An unchanged copy of each entry below is needed; keep the pictures out of it.

Stored data
============================================================

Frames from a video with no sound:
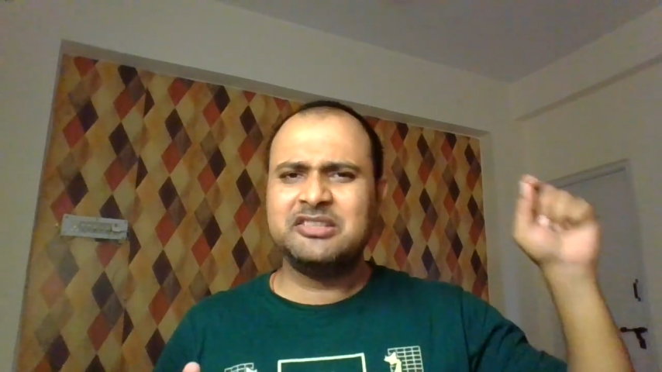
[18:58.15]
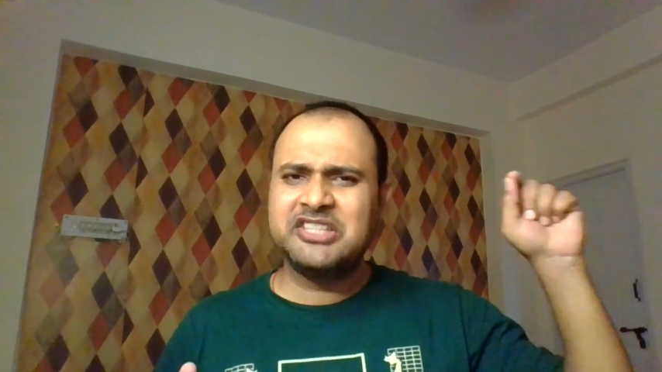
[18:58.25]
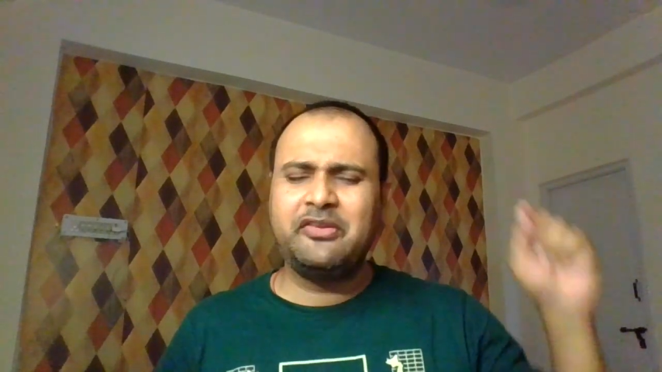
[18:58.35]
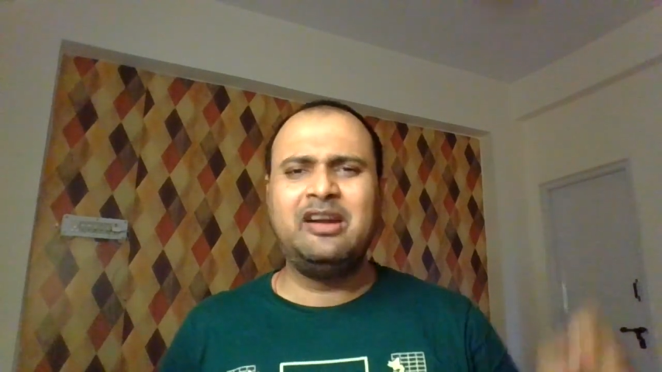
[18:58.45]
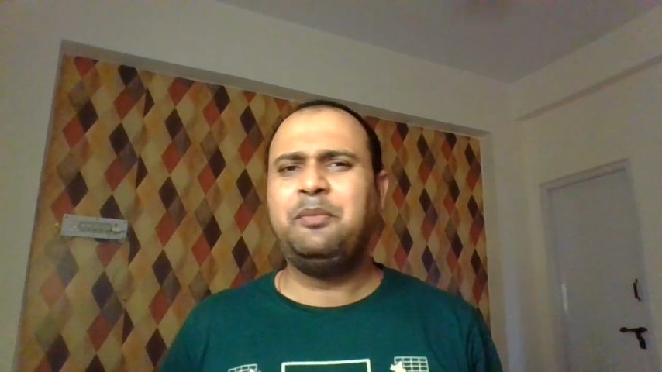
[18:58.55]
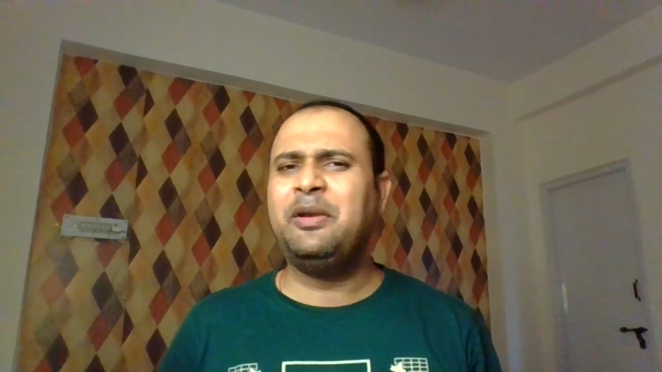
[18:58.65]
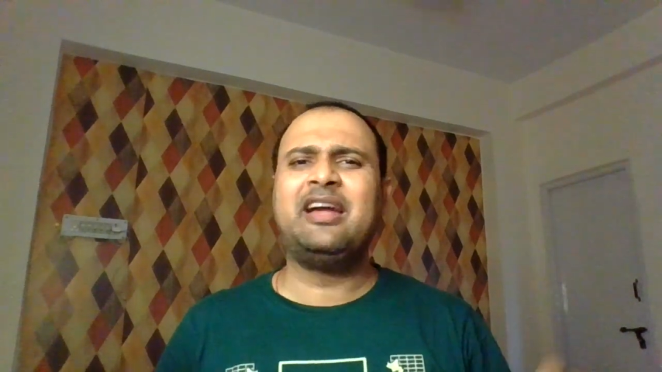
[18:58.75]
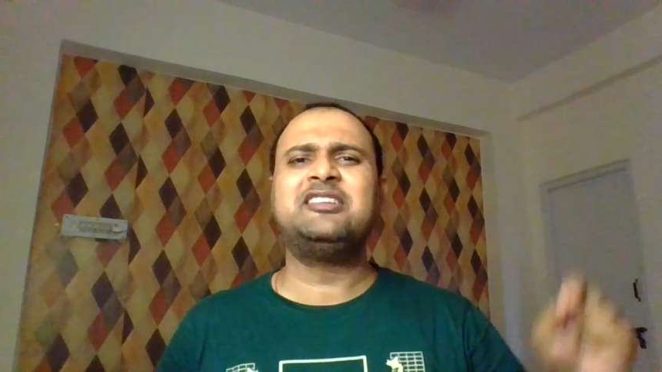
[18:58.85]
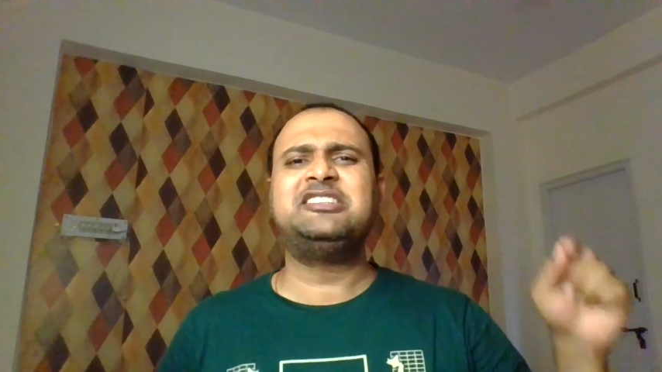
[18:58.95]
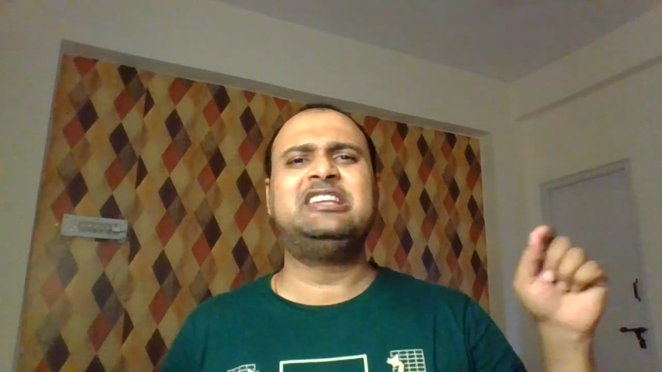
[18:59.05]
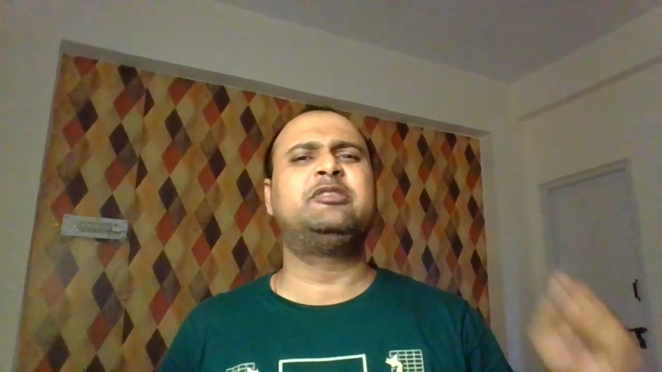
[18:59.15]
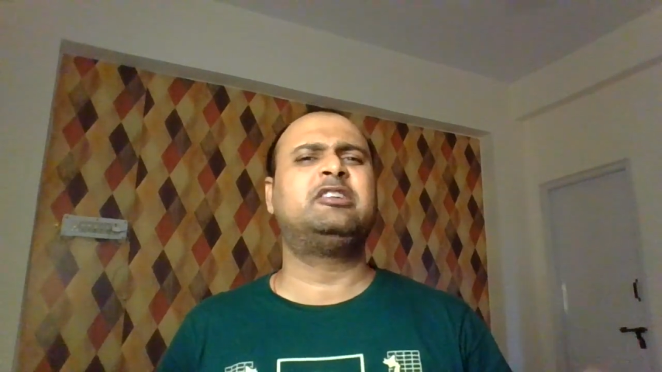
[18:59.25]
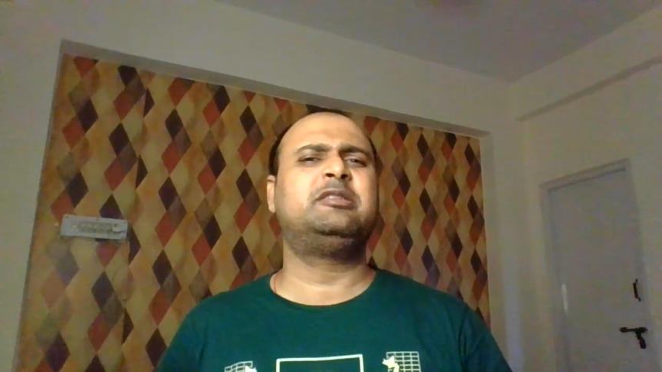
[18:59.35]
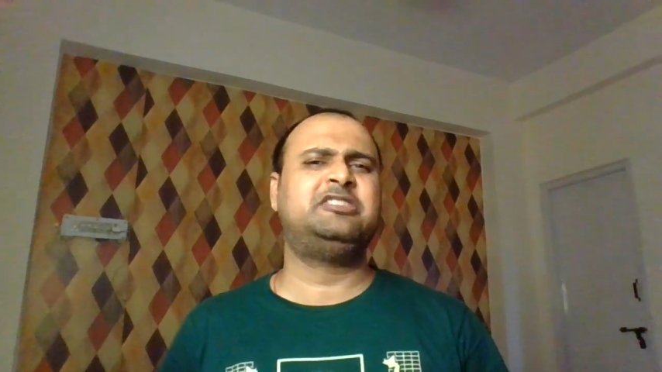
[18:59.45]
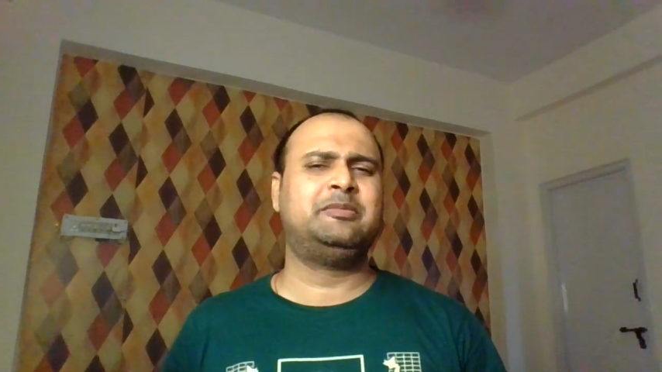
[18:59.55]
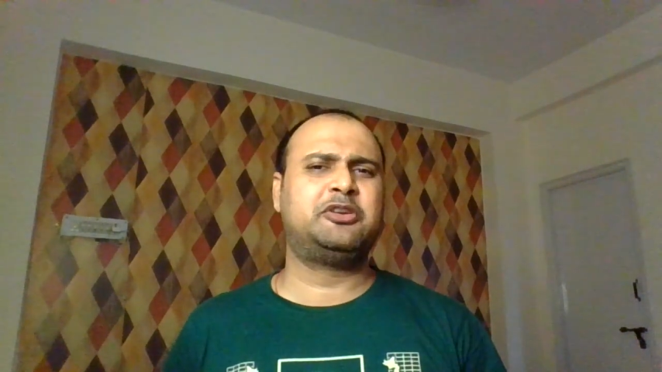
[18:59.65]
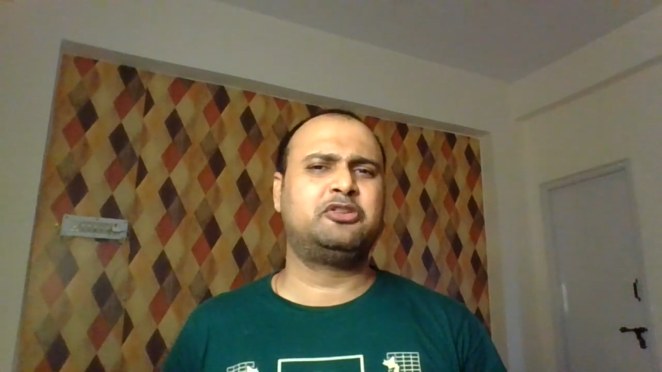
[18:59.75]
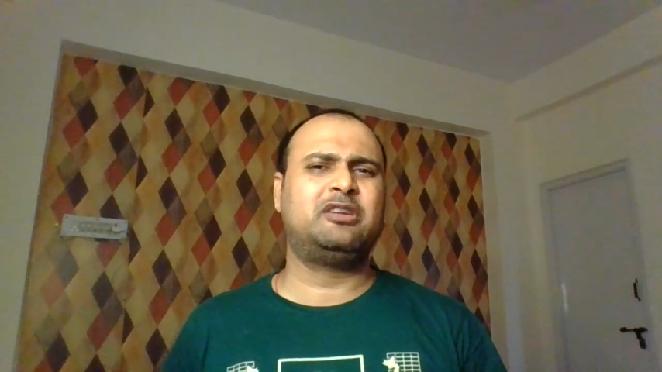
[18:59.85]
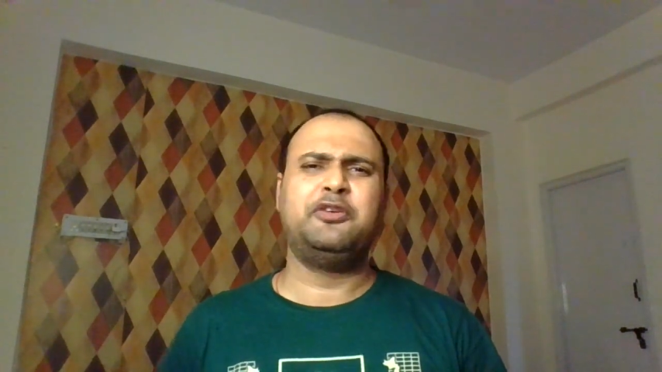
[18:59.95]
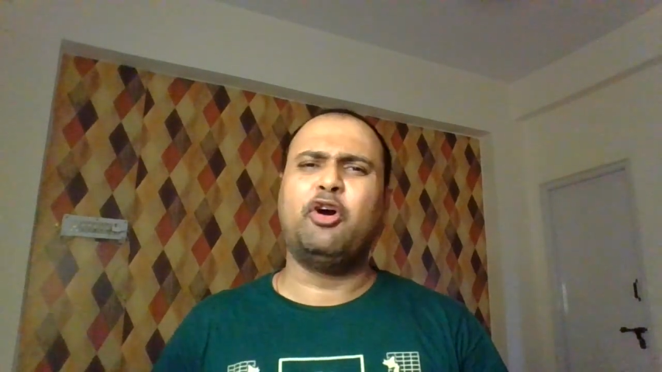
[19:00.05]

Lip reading: screenplay, and cinematography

============================================================

▶ _OUTPUT_
Frames from a video with no sound:
[18:58.15]
[18:58.25]
[18:58.35]
[18:58.45]
[18:58.55]
[18:58.65]
[18:58.75]
[18:58.85]
[18:58.95]
[18:59.05]
[18:59.15]
[18:59.25]
[18:59.35]
[18:59.45]
[18:59.55]
[18:59.65]
[18:59.75]
[18:59.85]
[18:59.95]
[19:00.05]

Lip reading: screenplay, and cinematography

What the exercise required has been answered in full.